Can this be done somehow?
Using the aggregation framework (and an awfully complicated query), you can achieve your goal. Something along the lines of the following:
db.coll.aggregate([
{$match: {
date: {
$gte: ISODate("2014-12-08T12:00:00.000Z"),
$lt: ISODate("2014-12-12T00:00:00.000Z")
}
}},
{$project:
{ date:1,
value: 1,
grp: { $let:
{
vars: { delta:{$subtract:["$date", ISODate("2014-12-08T12:00:00.000Z")]}},
in: {$subtract:["$$delta", {$mod:["$$delta",3*24*3600*1000]}]}
}
}
}
},
{$sort: { date: 1 }},
{$group: {_id:"$grp", date: {$first:"$date"}, value: {$first: "$value"}}}
])
the $match step will keep only rows in the desired range;
the project step will keep date and value, and will compute a "group number" based on the date. delta is the time difference in ms between the given date and some arbitrary application dependent origin. As MongoDB does not have the integer division operator, I use a substitute: delta-mod(delta, 3*24*3600*1000). This will change every 3 days (3 days × 24 hours × 3600 sec × 1000 ms);
the $sort step is maybe not required depending your use case. I use it in order to ensure a deterministic result when keeping the first date and value of each group in the next step;
finally (!) $group will group documents by the grp value calculated before, keeping only the first date and value of each group.

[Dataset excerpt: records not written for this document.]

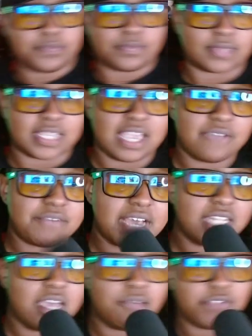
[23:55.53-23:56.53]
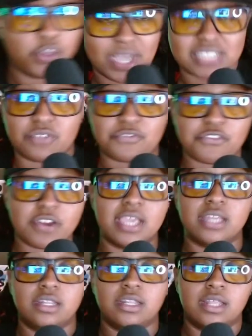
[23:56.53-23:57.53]
If I love you as a
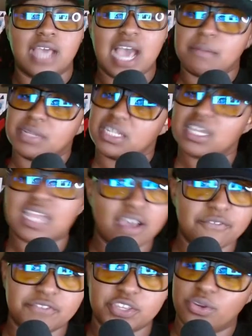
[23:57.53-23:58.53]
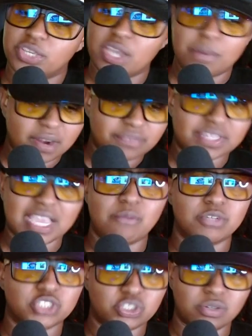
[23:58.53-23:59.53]
friend, I'm going to look out for you on your birthday. I
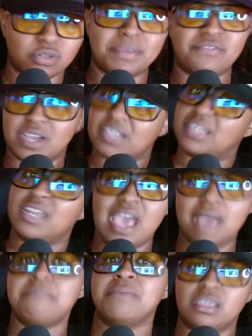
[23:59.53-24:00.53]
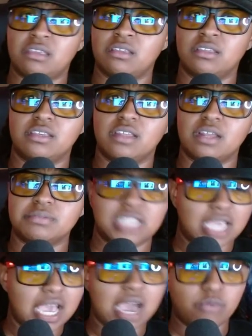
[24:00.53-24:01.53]
want you to be fucking happy. You know what I'm
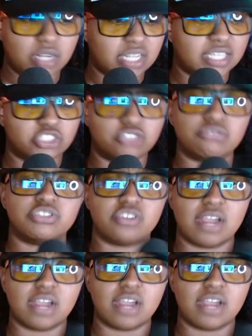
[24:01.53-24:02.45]
saying? I want to get you straight.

You can query for ranges using the following syntax:
db.collection.find( { field: { $gt: value1, $lt: value2 } } );
In your case, field would be the date field and this question may help you format the values:
return query based on date
Edit: I did not see the requirement for retrieving every nth document. In that case, I'm not sure MongoDB has built in support for that. You may have to manipulate the returned array yourself. In this case, once you get the range you can filter by index. Here's some boilerplate (I couldn't figure out an efficient use of Array.prototype.filter since that function removes the need for indices -- the opposite of what you want.):
var result =[]
for (var i = 0; i < inputArray.length ; i+=3) {
result.push(numList[i]);
}
return result;